Data Sanity: Understanding Differences Between Funnels, Paths, and Events
This page explains the differences in data between Funnels, paths, and events and the reasons behind them.
This section explores the variations in data among Funnels, Paths, and Events while explaining the causes of these differences. These three components are pivotal in evaluating campaign performance and understanding user journeys, but mismatches can occur due to differences in data calculation methods or scenarios. Below, we detail these components and analyze cases to clarify data mismatches.
Before delving further into data sanity, let's take a quick look at these three key components that assist in understanding your campaign's performance.
Overview of Key Components
- Funnels:
Funnels provide insights into user drop-offs between events, guiding analysis down to the final event. They can be plotted based on Unique Users or Total Occurrences.
- Paths:
Paths reveal user journeys by examining events Before, After, or Between selected touchpoints. They allow for a comprehensive view of user flow and behavior.
- Events:
Events provide a detailed breakdown of all occurrences (daily, monthly, or yearly) for specific events. Data can be segregated by Total Occurrences or Unique Occurrences.
Data Comparison Between Funnels, Events and Paths
In the upcoming demonstration, we compare the Funnel, Path, and Events simultaneously at the same time between July 1 and July 31 in order to interpret the differences in data in various cases.
Case 1: Funnel Data (Unique Users) vs. Path Data (After an Event)
When comparing Funnels (Unique Users) and Paths (After an Event), Funnels track unique users, while Paths consider total occurrences of the event, including multiple actions by the same user, and consider consecutive events within a 30-minute window, while Paths use a user-defined lookahead window (time gap between the first and last event). In this example, the Funnel Unique Users count is 22,602 and Path (After an Event) count is 35,695.
Case 2: Funnel Data (Total Occurrences) vs.

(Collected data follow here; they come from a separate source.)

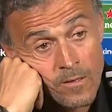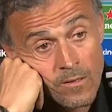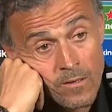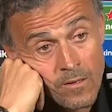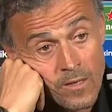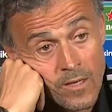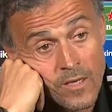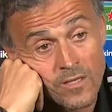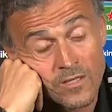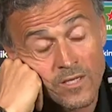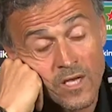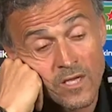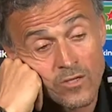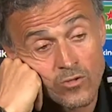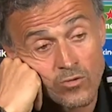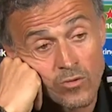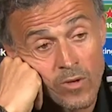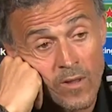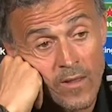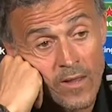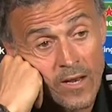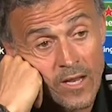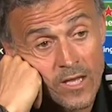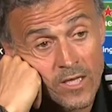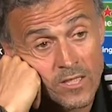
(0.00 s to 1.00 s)
And do you think
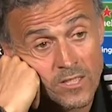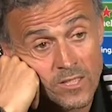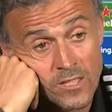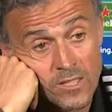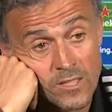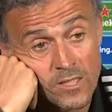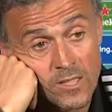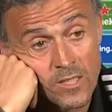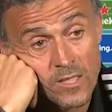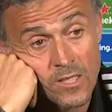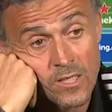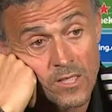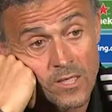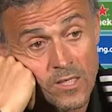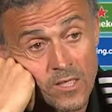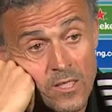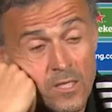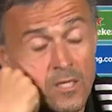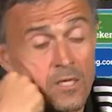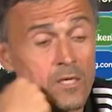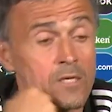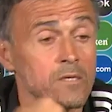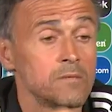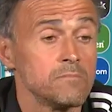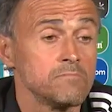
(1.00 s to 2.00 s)
they'll be able to do that if
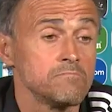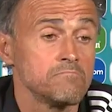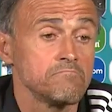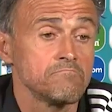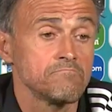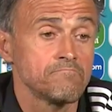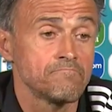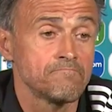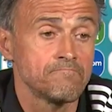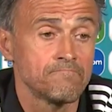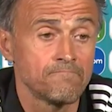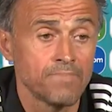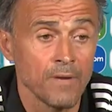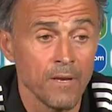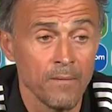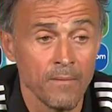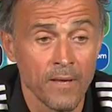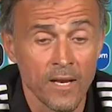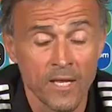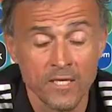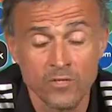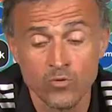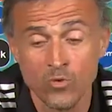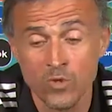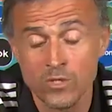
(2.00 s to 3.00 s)
that is indeed
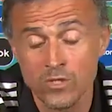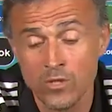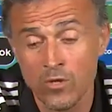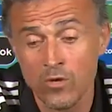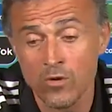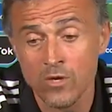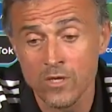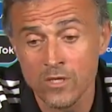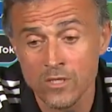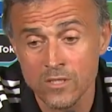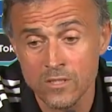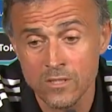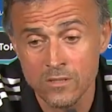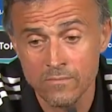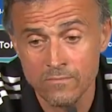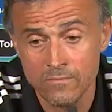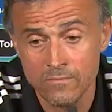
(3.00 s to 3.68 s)
their objective?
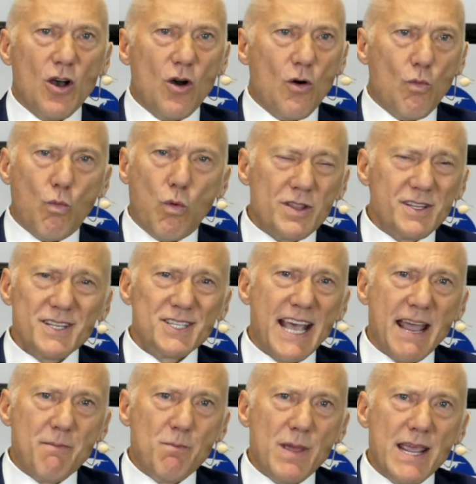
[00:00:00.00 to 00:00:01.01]
What does that
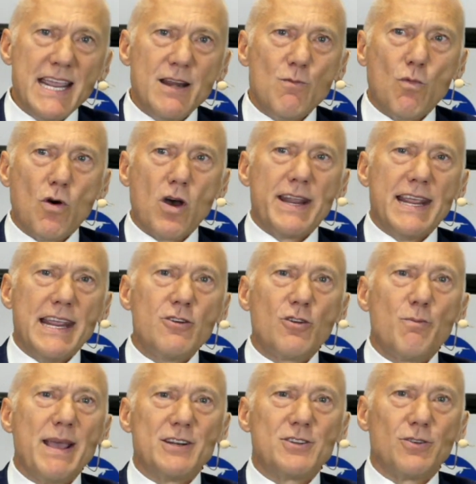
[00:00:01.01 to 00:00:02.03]
mean? What
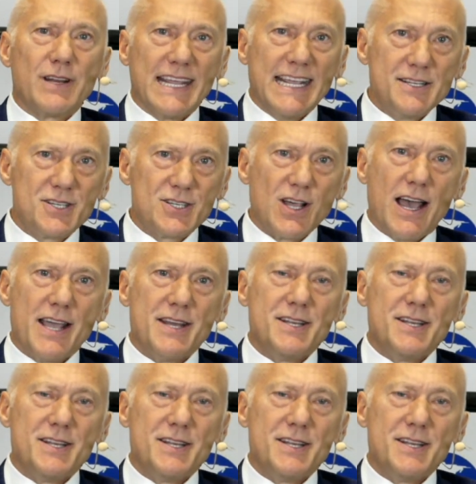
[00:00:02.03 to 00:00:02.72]
incremental insight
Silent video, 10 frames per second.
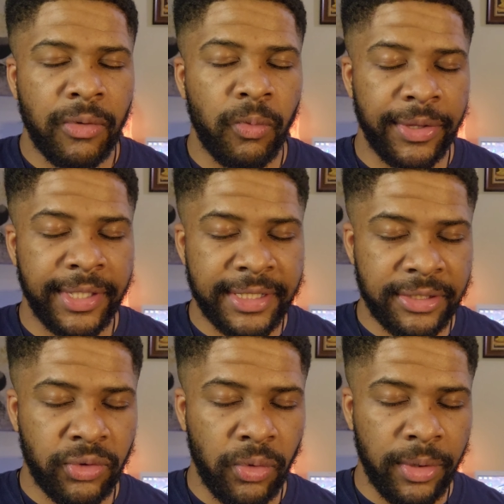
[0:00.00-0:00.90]
What this is
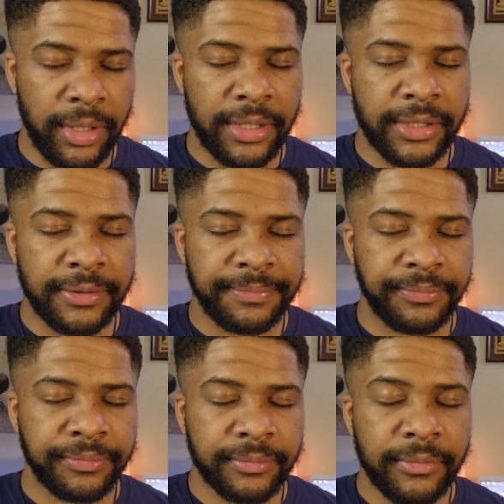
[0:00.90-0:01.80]
doing is
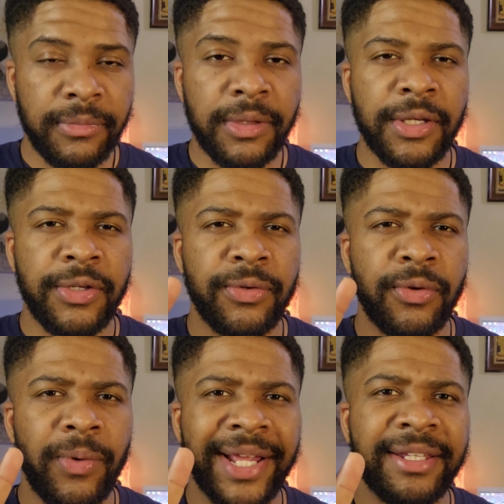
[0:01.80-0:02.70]
you're
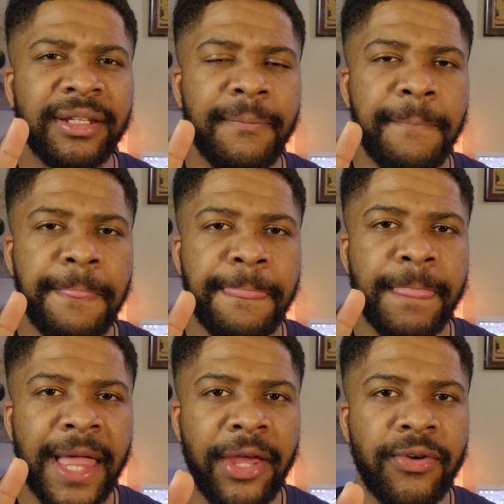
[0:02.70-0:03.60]
directing
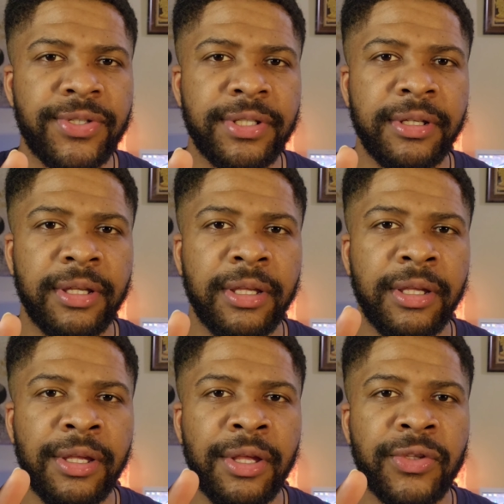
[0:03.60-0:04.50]
energy
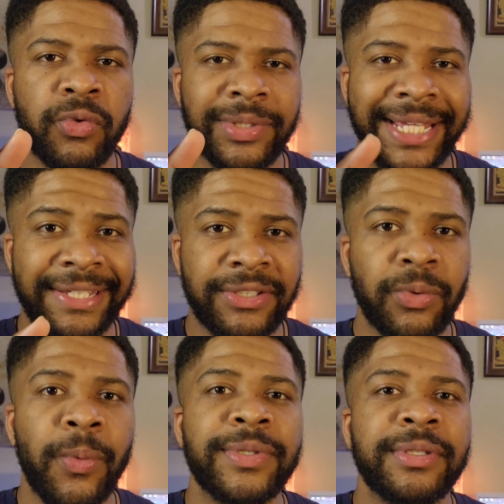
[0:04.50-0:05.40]
towards a
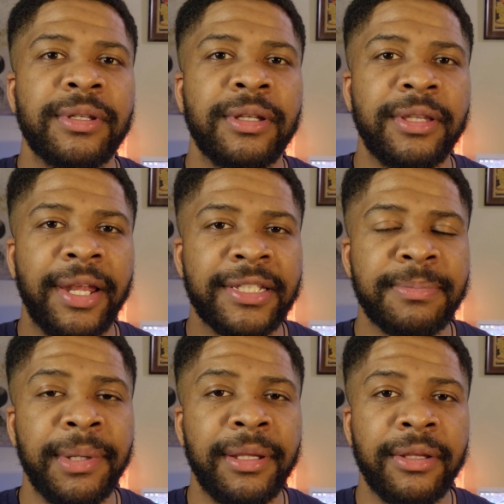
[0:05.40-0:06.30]
source that is
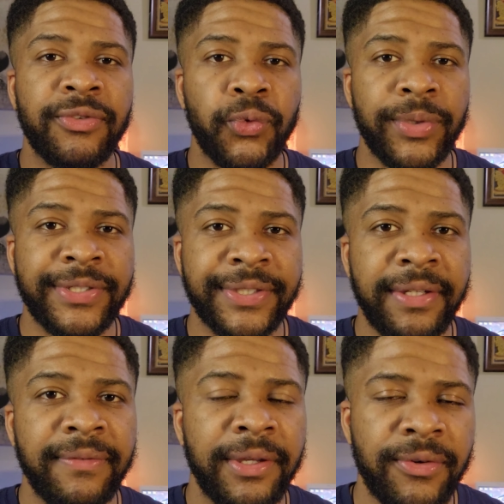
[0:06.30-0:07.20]
meant to
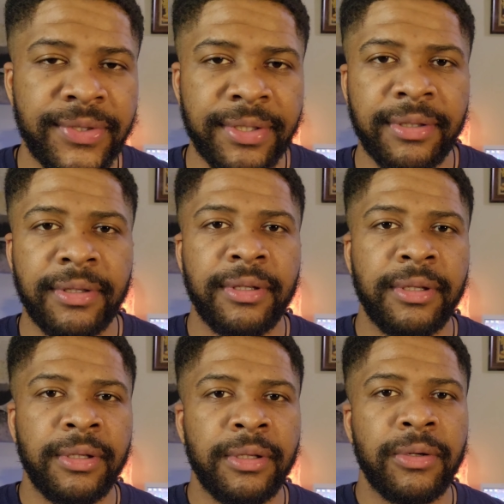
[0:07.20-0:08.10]
receive energy.
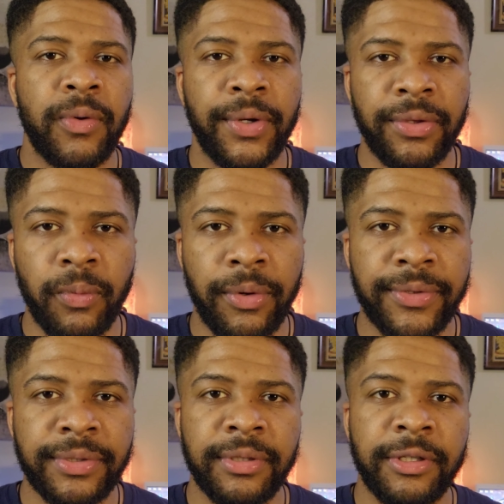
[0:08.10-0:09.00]
In other
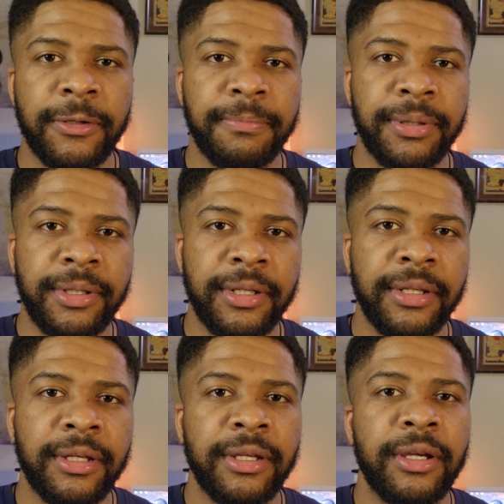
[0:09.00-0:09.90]
words, you're putting
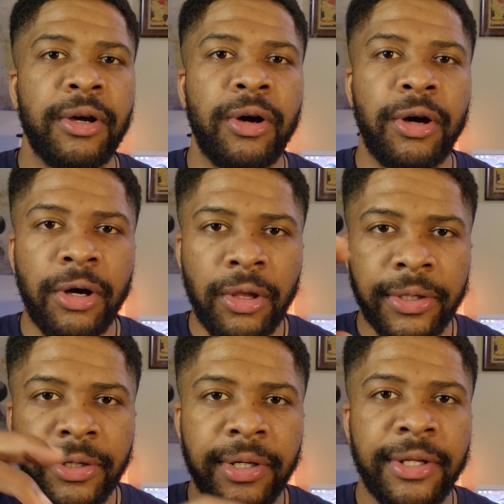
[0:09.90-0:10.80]
all of
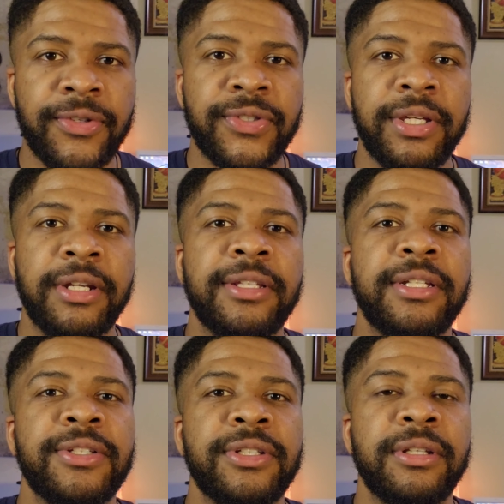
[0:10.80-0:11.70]
your energy and
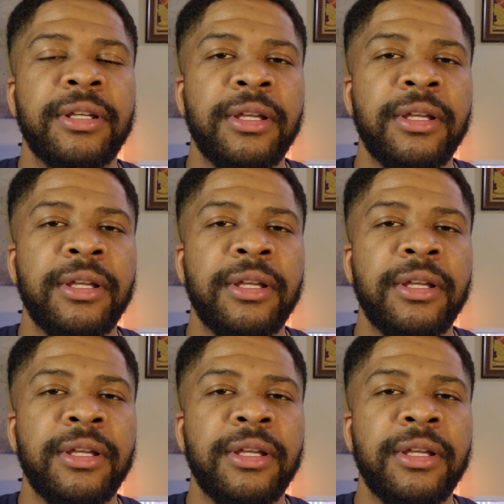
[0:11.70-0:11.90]
attention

Path Data (After an Event)
When comparing Funnels (Total Occurrences) and Paths (After an Event), paths calculate events based on the lookahead window, while Funnels consider consecutive events within 30 minutes. In this example, Funnel (Total Occurrences) is 40,293 and Path (After an Event) is 35,695.
Case 3: Path Data (Before an Event) vs. Path Data (After an Event)

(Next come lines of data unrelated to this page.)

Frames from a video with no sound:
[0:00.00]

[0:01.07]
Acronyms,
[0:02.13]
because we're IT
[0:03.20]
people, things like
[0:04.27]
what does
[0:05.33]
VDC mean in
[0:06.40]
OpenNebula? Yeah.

When comparing Paths (Before an Event) and Paths (After an Event), users can enter or exit events unpredictably, causing variations. Users may access a step from multiple preceding events or proceed to various subsequent events. In this example, Path (Before an Event) is 34,437 and Path (After an Event) is 37,081.
Case 4: Path Data (Between Events) vs. Path Data (Before/After an Event)
When comparing Paths (Between Events) and Paths (Before/After an Event), paths (Between Events) focus on a direct connection between two events, while Before/After Paths account for multiple possible connections and exits. In this example, Path (Between Events) are 2,101 (specific events) and Path (Before/After an Event) are higher counts (varied events).
Case 5: Event Data (Total Occurrences) vs. Funnel Data (Total Occurrences)
Case 6: Event Data (Total Occurrences) vs. Path Data (After an Event)
When comparing Events (Total Occurrences) and Paths (After an Event), paths (After an Event) only count events occurring within the defined lookahead window, whereas Events track all occurrences regardless of timing. In this example, Events are 40,293 and Paths are 37,081.
Case 7: Event Data (Unique Occurrences) vs. Path Data (After an Event)
When comparing Events (Unique Occurrences) and Paths (After an Event), events focus on unique users, while Paths rely on total occurrences, leading to higher counts in the latter. In this example, Events (Unique Occurrences) are 22,602 and Paths are 37,081.
Case 8: Event Data (Unique Users) vs. Funnel Data (Unique Users)
When comparing Events (Unique Users) and Funnels (Unique Users), both measure the data based on unique users, ensuring consistency. In this example, Events (Unique Users) and Funnels (Unique Users) are 22,602.